Version control of really huge files

Version control of really huge files

So let's say you've got a database with a 100k rows of 1k bytes each. That comes to about 100 megs, which is a pretty small database by modern standards.

Now let's say you want to store the dumps of that database in a version control system of some sort. 100 megs is a pretty huge file by the standards of version control software. Even if you've only changed one row, some VCS programs will upload the entire new version to the server, then do the checksumming on the server side. (I'm not sure of the exact case with svn, but I'm sure it will re-upload the whole file if you check it into a newly-created branch or as a new file, even if some other branch already has a similar file.) Alternatively, git will be reasonably efficient on the wire, but only after it slurps up mind-boggling amounts of RAM trying to create a multi-level xdelta of various revisions of the file (and to do that, it needs to load multiple revisions into memory at once). It also needs you to have the complete history of all prior backups on the computer doing the upload, which is kind of silly.

Neither of those alternatives is really very good. What's a better system?

Well, rsync is a system that works pretty well for syncing small changes to giant files. It uses a rolling checksum to figure out which chunks of the giant file need to be transferred, then sends only those chunks. Like magic, this works even if the sender doesn't have the old version of the file.

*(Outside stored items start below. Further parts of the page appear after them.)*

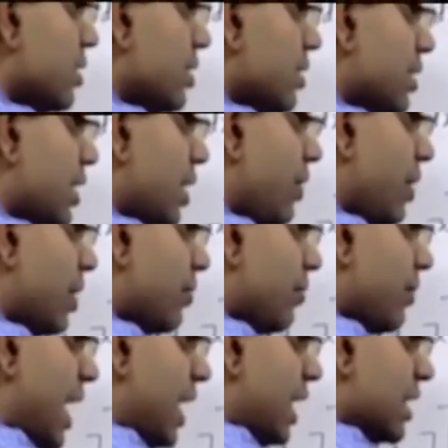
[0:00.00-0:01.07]
the
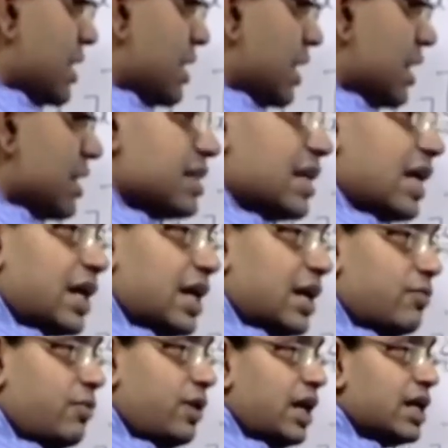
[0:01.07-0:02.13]
variation is
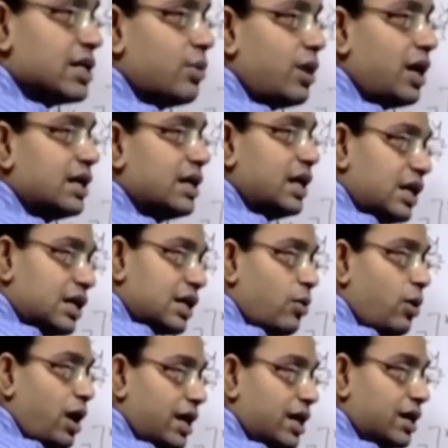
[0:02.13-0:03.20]
taken, v is what, delta
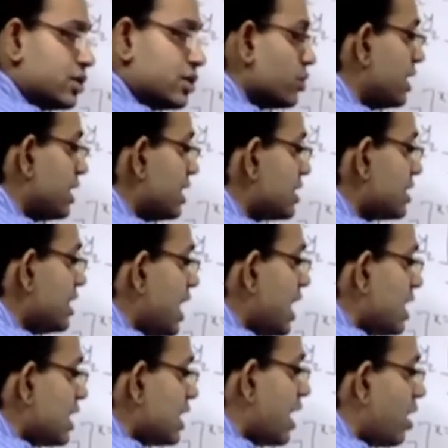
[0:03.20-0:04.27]
y. So, it is
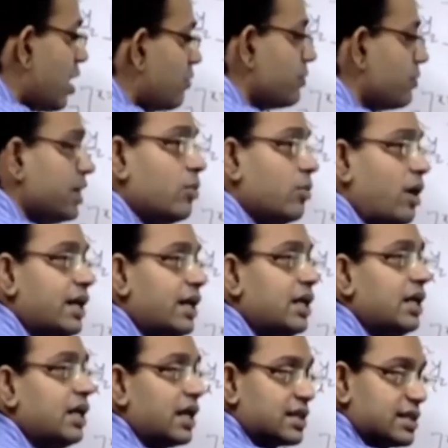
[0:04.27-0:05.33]
delta of dy
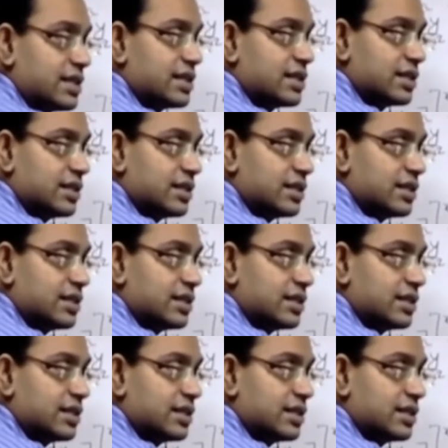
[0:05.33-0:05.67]
dx,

Unfortunately, rsync isn't really perfect for our purposes either. First of all, it isn't really a version control system. If you want to store multiple revisions of the file, you have to make multiple copies, which is wasteful, or xdelta them, which is tedious (and potentially slow to reassemble, and makes it hard to prune intermediate versions), or check them into git, which will still melt down because your files are too big. Plus rsync really can't handle file renames properly - at all.

Okay, what about another idea: let's split the file into chunks, and check each of those blocks into git separately. Then git's delta compression won't have too much to chew on at a time, and we only have to send modified blocks...

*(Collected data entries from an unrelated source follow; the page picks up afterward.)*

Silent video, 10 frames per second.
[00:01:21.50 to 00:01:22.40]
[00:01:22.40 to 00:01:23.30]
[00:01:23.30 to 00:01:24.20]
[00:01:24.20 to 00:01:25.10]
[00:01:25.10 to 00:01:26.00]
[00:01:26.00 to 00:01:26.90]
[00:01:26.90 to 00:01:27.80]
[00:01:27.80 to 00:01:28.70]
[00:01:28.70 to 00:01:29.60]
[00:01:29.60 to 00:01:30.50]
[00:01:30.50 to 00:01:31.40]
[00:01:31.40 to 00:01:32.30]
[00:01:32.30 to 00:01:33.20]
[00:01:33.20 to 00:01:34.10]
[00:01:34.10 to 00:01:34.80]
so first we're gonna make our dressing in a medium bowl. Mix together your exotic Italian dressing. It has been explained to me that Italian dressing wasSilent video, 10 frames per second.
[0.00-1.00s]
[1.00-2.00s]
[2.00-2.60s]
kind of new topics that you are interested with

Yes! Now we're getting somewhere. Just one catch: what happens if some bytes get inserted or removed in the middle of a file? Remember, this is a database dump: it's plaintext. If you're splitting the file into equal-sized chunks, every chunk boundary after the changed data will be different, so every chunk will have changed.

This sounds similar to the rsync+gzip problem. rsync really sucks by default on .tar.gz files, because if a single byte changes, every compressed byte after that will be different. To solve this problem, they introduced gzip --rsyncable, which uses a clever algorithm to "resync" the gzip bytestream every so often. And it works! tar.gz files compressed with --rsyncable change only a little if the uncompressed data changes only a little, so rsync goes fast. But how do they do it?

Here's how it works: gzip keeps a rolling checksum of the last, say, 32 bytes of the input file. (I haven't actually looked at what window size gzip uses.) If the last n bits of that checksum are all 0, which happens, on average, every 2^n bytes or so, then toss out the gzip dictionary and restart the compression as if that were the beginning of the file. Using this method, a chunk ends every time we see a conforming 32-byte sequence, no matter what bytes came before it.

So here's my trick: instead of doing this algorithm in gzip, I just do it myself in a standalone program. Then I write each chunk to a file, and create an index file that simply lists the filenames of the required chunks (in order). Naturally, I name each chunk after its SHA1 hash, so we get deduplication for free. (If we create the same chunk twice, it'll have the same name, so it doesn't cost us any space.)

...and to be honest, I got a little lazy when it came to creating the chunks, so I just piped them straight to git hash-object --stdin -w, which stores and compresses the objects and prints out the resulting hash codes.

An extremely preliminary experimental proof-of-concept implentation of this file splitting algorithm is on github. It works! My implementation is horrendously slow, but it will be easy to speed up; I just wrote it as naively as possible while I was waiting for the laundry to finish.

Future Work

For our purposes at EQL Data, it would be extremely cool to have the chunking algorithm split based only on primary key text, not the rest of the row. We'd also name each file based on the first primary key in the file. That way, typical chunks will tend to have the same set of rows in them, and git's normal xdelta stuff (now dealing with a bunch of small files instead of one huge one) would be super-efficient.

It would also be entertaining to add this sort of chunking directly into git, so that it could handle huge files without barfing. That would require some changes to the git object store and maybe the protocol, though, so it's not to be taken lightly.

And while we're dreaming, this technique would also be hugely beneficial to a distributed filesystem that only wants to download some revisions, rather than all of them. git's current delta compression works great if you always want the complete history, but that's not so fantastic if your full history is a terabyte and one commit is 100 GB. A distributed filesystem is going to have to be able to handle sparse histories, and this chunking could help.

Prior Art

I came up with this scheme myself, obviously heavily influenced by git and rsync. Naturally, once I knew the right keywords to search for, it turned out that the same chunking algorithm has already been done: A Low-Bandwidth Network Filesystem. (The filesystem itself looks like a bit of a dead end. But they chunk the files the same way I did and save themselves a lot of bandwidth by doing so.)

2009-10-04 »